Businessmen do not litigate. They have better things to do. They mediate. They have businesses to run. They cannot spend months in trial preparation and then a week or more in the trial itself. And then possibly more time on post-trial motions and appeals. Not to speak of attorney fees and court costs.
No. There are sales to make, contracts to sign, loans to secure. Litigation is paralysis.
In 2007 (the earliest full year for which data exist) Tennessee concluded 20,051 trials (419 by jury, and 19,632 by judge trial only). In 2016 Tennessee concluded 15,278 trials (269 by jury and 15,009 by judge trial only). This means that over this space of ten years resolutions by trial fell off by 4773 cases, or some twenty-four percent.
The lion’s share of the decline, in my opinion, is due to increased mediation in these ten years.
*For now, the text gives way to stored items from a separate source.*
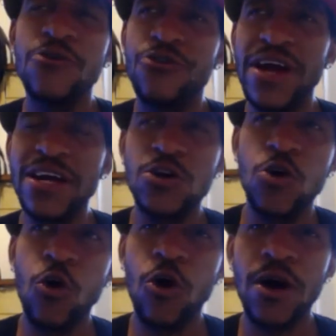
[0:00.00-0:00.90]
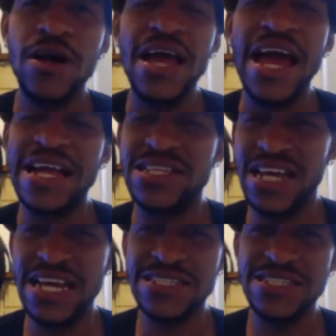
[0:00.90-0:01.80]
Frank Gore had
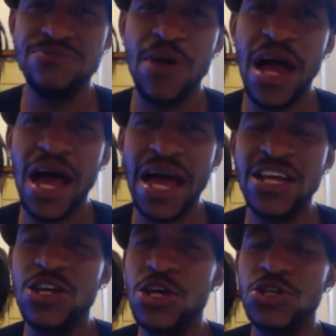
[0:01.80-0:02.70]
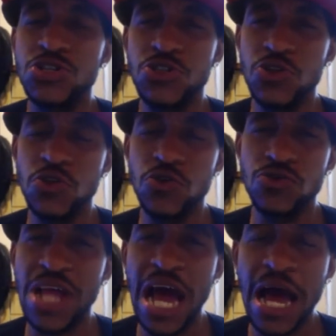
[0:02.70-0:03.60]
changed his mind to
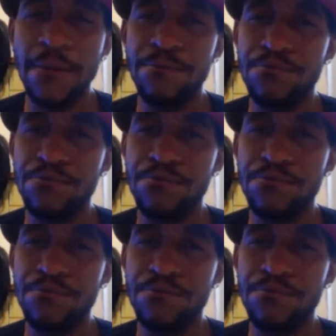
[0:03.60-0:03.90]
not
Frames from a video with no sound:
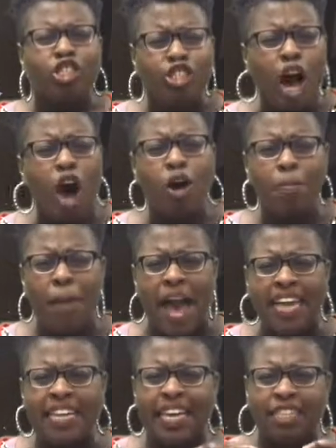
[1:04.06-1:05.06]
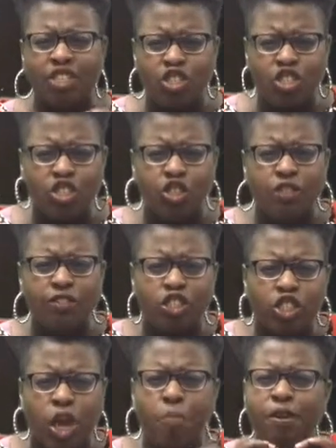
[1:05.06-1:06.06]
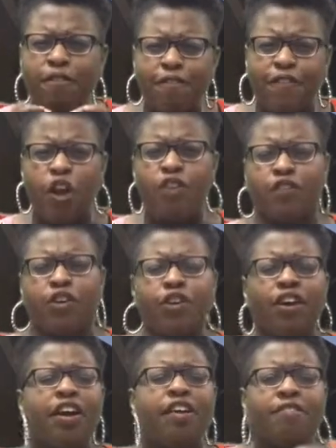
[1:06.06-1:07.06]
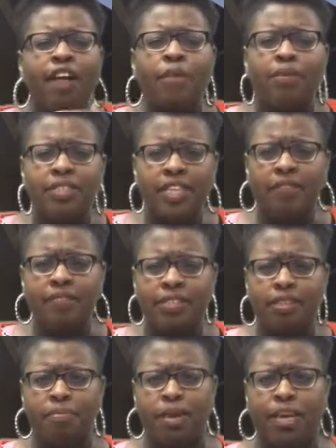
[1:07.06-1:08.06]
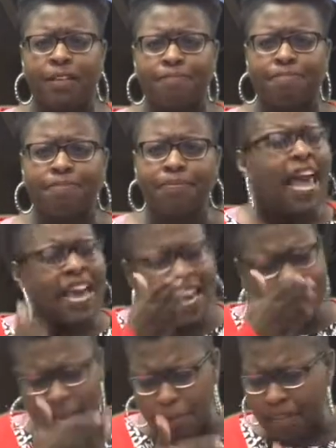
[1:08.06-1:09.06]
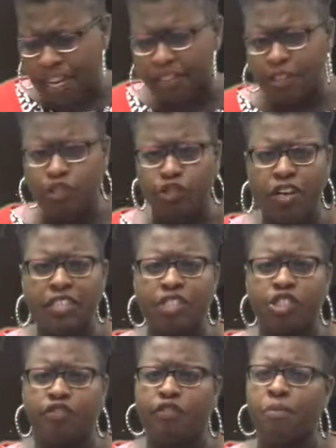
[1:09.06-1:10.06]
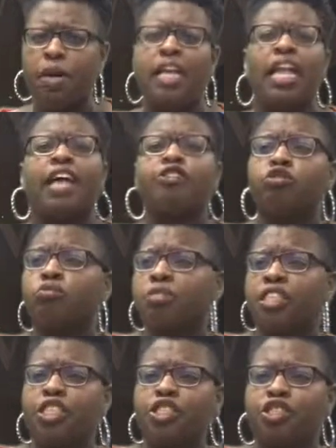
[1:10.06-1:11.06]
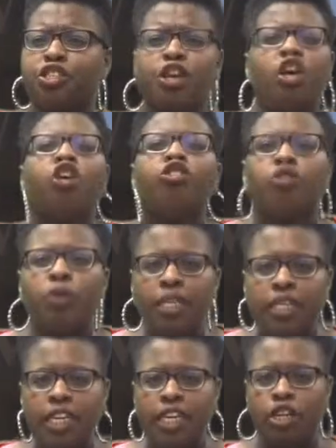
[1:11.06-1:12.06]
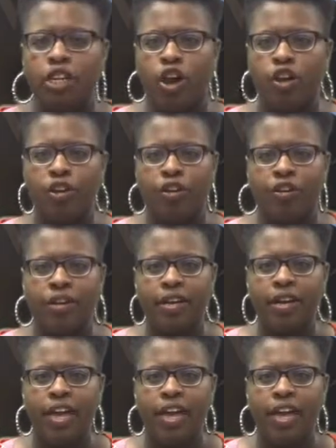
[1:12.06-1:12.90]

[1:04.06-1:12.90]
dogmatic and st- stubborn fervor that was given to me. And as I begin this transition from a classroom teacher to a lead learner,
Bill Swann graduated from Harvard College in 1964, was a Fulbright Scholar to Austria the following year, and received his Ph.D. from Yale in 1971 (Germanic Languages and Literatures). He received his law degree from the University of Tennessee in 1975, clerked for the Tennessee Court of Appeals, and was in private practice until l982. In that year he was elected as one of the seven Circuit Court Judges for the Sixth Judicial District of Tennessee (Knox County). He was re-elected to three successive eight year terms, retiring in 2014 after thirty-two years on the bench. Writing two weekly newspaper columns for a number of years, as well as various articles in legal publications, he has published poetry in Hamburg’s Die Zeit and in Homeworks: A Bookkeeping of Tennessee Writers (UT Press 1996). He is the author of three books:
The Techniques of Softening: E.T.A. Hoffman's Presentation of the Fantastic
Five Proofs of Christianity
Politics, Faith, Love: A Judge’s Notes on Things That Matter
He is a faculty member of the National Judicial College and the Tennessee Judicial Academy. He is a Rule 31 Listed General Civil Mediator, and currently tries cases statewide as a retired designated judge when needed by the Administrative Office of Courts.